As Saudi Arabia opens to the world with a tilt towards China, the UAE has found its new unique selling point in connectivity and multi-alignment. While diverging approaches toward geostrategic and regional issues, particularly China’s rising power and global influence, remain a concern, Gulf Arab countries’ participation in U.S.-led initiatives reflects their new penchant for equidistance amid U.S.-China competition.

Indeed, the United States might see the IMEC as a vehicle to counter China’s growing influence in the region. In the Middle East, however, competition and convergence are mixed and less black and white than the increasing U.S.-China bipolarity would suggest. If the United States expects this to be a “counter BRI” move for the region, it will likely be disappointed. Competition in the Indian Ocean could escalate, but potential synergies and convergences should allow for some degree of mutual accommodation.

India, which the United States treats as an “indispensable partner,” has been showcasing a good template of multi-alignment for others to follow. It is a member of the Quad and I2U2, both comprising the United States, and it’s also a member of BRICS and SCO, with China in both, despite New Delhi’s feud with Beijing over border issues. 

The IMEC adds another thread to its longstanding multi-alignment policy, as it highlights the other connectivity corridor that India is promoting — the International North South Transport Corridor — with Iran and Russia. Together, these projects add value to India’s development story and its boast that it is the fastest growing economy in the world.

The new economic corridor also envisions the potential addition of Israel. This should be seen as a step in the renewed U.S. efforts to expand the Abraham Accords by facilitating the normalization of Israeli-Saudi relations. This form of regional engagement also allows Israel to manage tensions with the United States, the UAE, and Saudi Arabia in the wake of the politics of a far-right coalition led by Prime Minister Benjamin Netanyahu.

For Israel and the United States, expanding the Abraham Accords, especially to include Saudi Arabia, remains a top priority despite Riyadh’s insistence on linking the normalization of relations to progress on the two-state solution. 
There are tentative indications that Netanyahu might agree to some concessions on the Palestinian front, even at the cost of his right-wing coalition falling apart, in order to capitalize and sustain Israel’s broader regional integration.

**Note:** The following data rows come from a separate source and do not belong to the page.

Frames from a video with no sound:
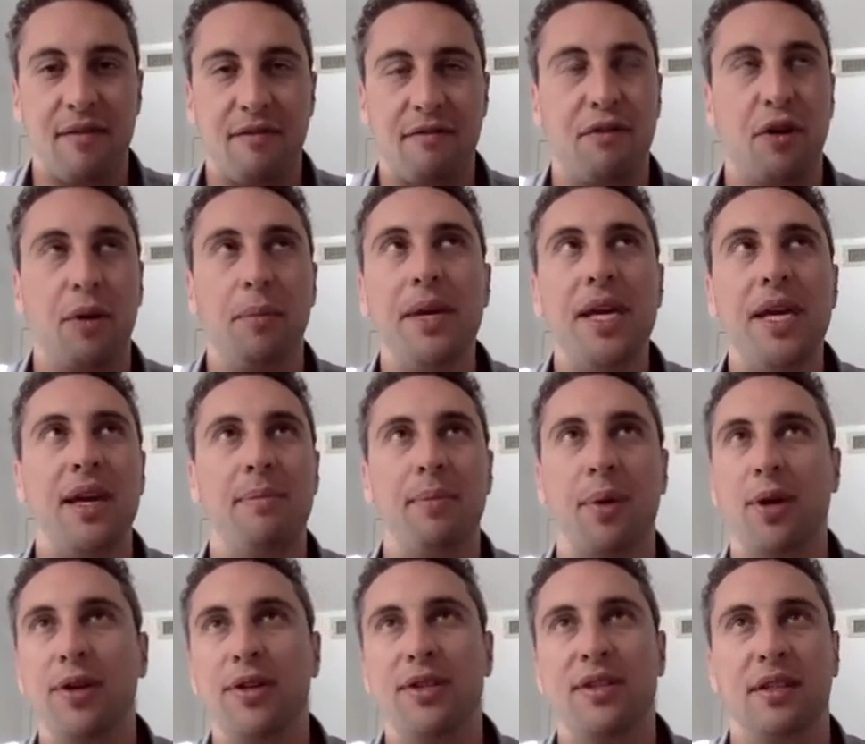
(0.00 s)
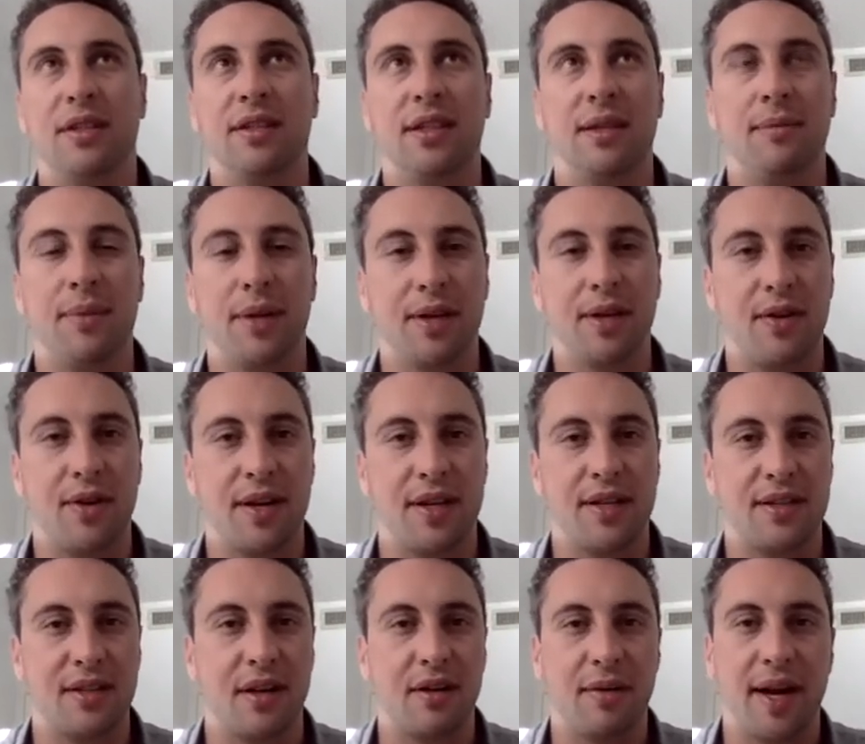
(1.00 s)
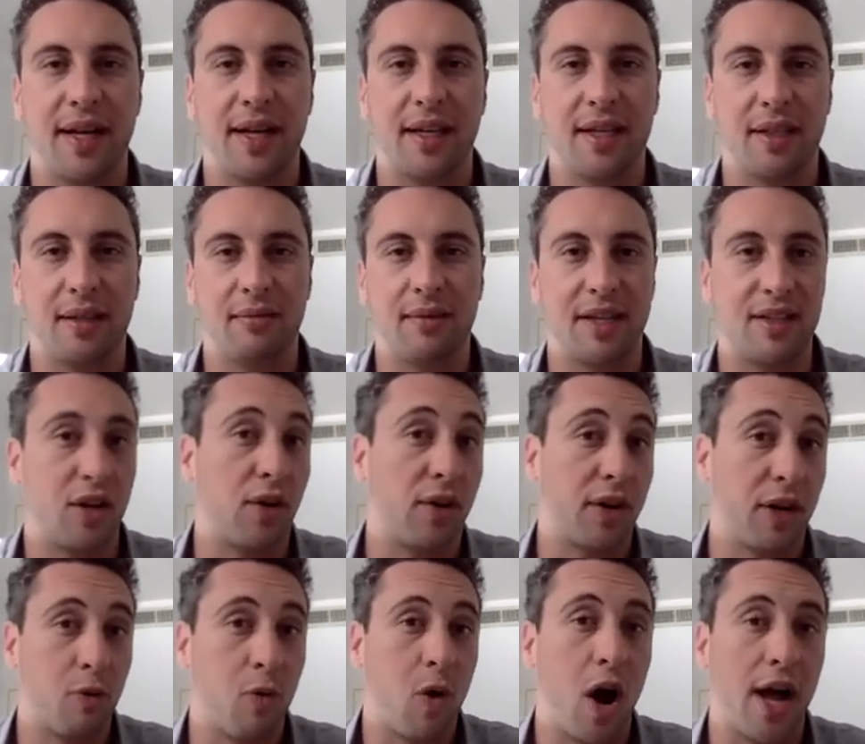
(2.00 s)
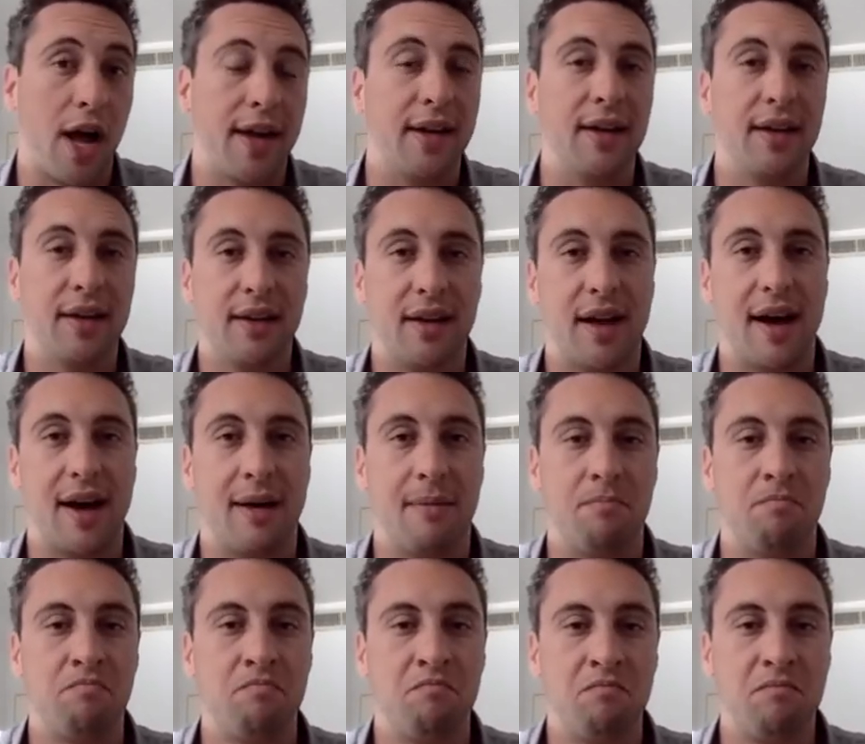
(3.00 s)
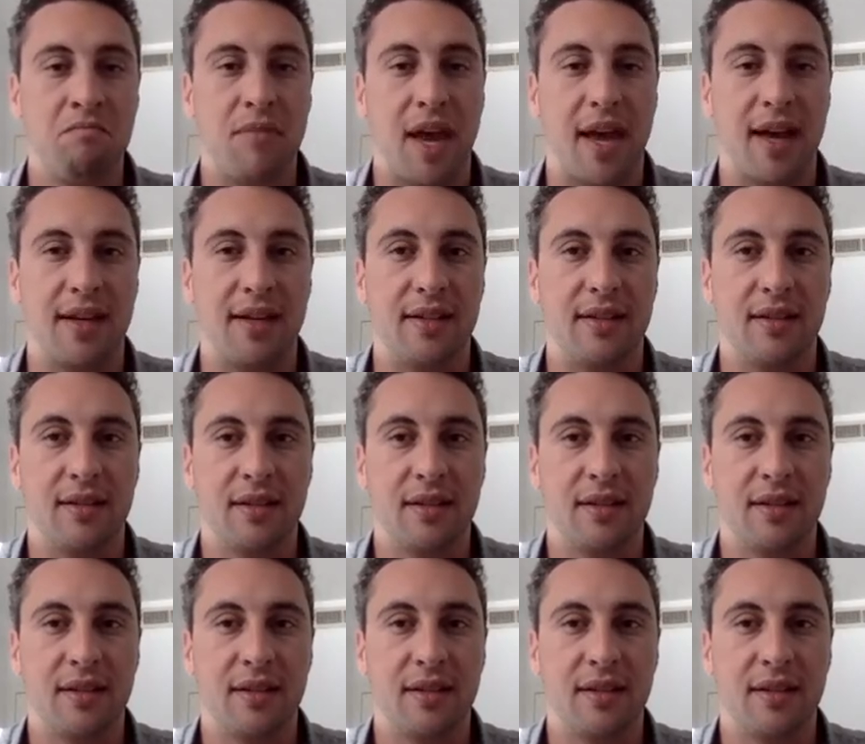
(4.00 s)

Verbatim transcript: for me personally, Bitcoin is already has already won, um, and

For China, which will soon host the first in-person BRI summit in Beijing after major COVID-19 shutdowns, IMEC throws up a challenge and an opportunity. It could dismissively treat the IMEC like the United States has done with the BRI. 
The other option, as indicated soon after the G20 meeting, is to demonstrate its openness to support multidirectional connectivity, even if it is not part of this corridor, as long as such projects are “open, inclusive, and form synergy,” and do not become “geopolitical tools.”

The last piece in this new connectivity saga would be Europe, especially the Eastern Mediterranean countries. The IMEC is a welcome development because the “Global Gateway,” the European Union’s own connectivity project, has not gained adequate momentum because European diplomats in Brussels are hesitant about multi-alignment strategies and transregional corridors.

While the IMEC is an economic-diplomatic-security interplay, its prospects will depend on its ability to promote connectivity and translate its economic potential into commercial success. Critics have already pointed out that the initiative may be unviable in terms of profit. 
However, it could also be argued that there are virtues other than economic efficiency. In a world of de-risking and politically induced supply chain shifts, the new corridor could be viewed as a tool for promoting strategic resilience, friendshoring, and tech cooperation, especially for middle powers.